Discovering just who you were, refining who you wanted to be, choosing to root that life below Fourteenth, on streets free of franchises, amid a small teeming outpost that stood against the white-bread homogeneity that Reaganism kept jamming down your throat; for Alice, this included an added bonus: sightings—all of the other spectacular one-of-a-kind freaks; club kids coming back from a bodega with some veggie juice while in full night-crawling regalia (hair conically spiked, faces shining with glitter, wearing only high-heeled combat boots and newspaper-made bikinis); dreadlocked girls in geisha robes and corsets of body latex busily hauling bongos from rehearsal. That so many others were making their own explorations—grabbing, discarding, combining, without any kind of map, purposefully throwing away all instructions—excited her. So Alice hosted sushi-rolling parties where her girlfriends chanted rap lyrics; she attended seminars on Transcendental Meditation, staffed a tent that did free Wigstock touch-ups and fixes. Between slurps of borscht from the all-night Polish diner, Alice argued about foreign film with modern dancers, volunteered to sew the costumes for underground theater troupes who had no choice but to be unwatchable. She let herself be drawn in the nude, photographed in bondage gear, doing it for friends, for love, for art, for the hell of it; yes, even that de rigueur, eyeball-bleeding stretch where she fell under the seductive spell of the death of the author.

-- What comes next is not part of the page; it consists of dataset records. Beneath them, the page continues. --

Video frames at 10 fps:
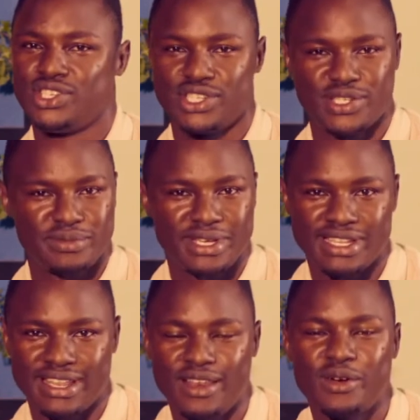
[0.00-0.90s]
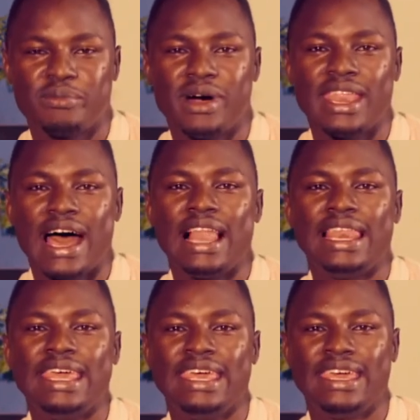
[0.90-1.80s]
and gentlemen, Loukman
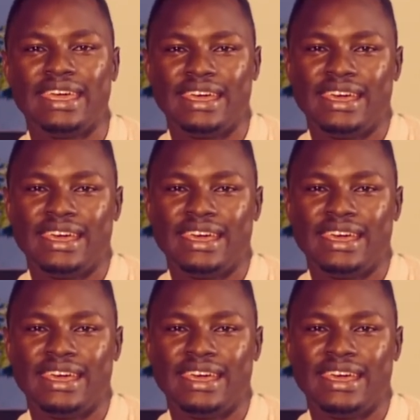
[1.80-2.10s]
Ali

And still kept winding herself in phone cords, despite her hangovers and cotton mouth, trying always to get to the other side of yet another cute, selfish, shitty, unreliable boy. She studied her patterns and color schemes, made skirts gratis for friends, haggled for a secondhand mannequin at the Chelsea Flea Market, used the flimsy dummy to model outfits that she re-created from film stills. She cried and delivered food, both for and with God’s Love, marched and chanted and raged against the police protest barriers with other ACT UP protesters until her hands were frozen and her throat was raw. Alice mourned the gorgeous lanky boy Ginsberg had hit on. She celebrated the man he had been. She was a woman now, indulging, absorbing, borrowing, embracing, pushing against, piecing together.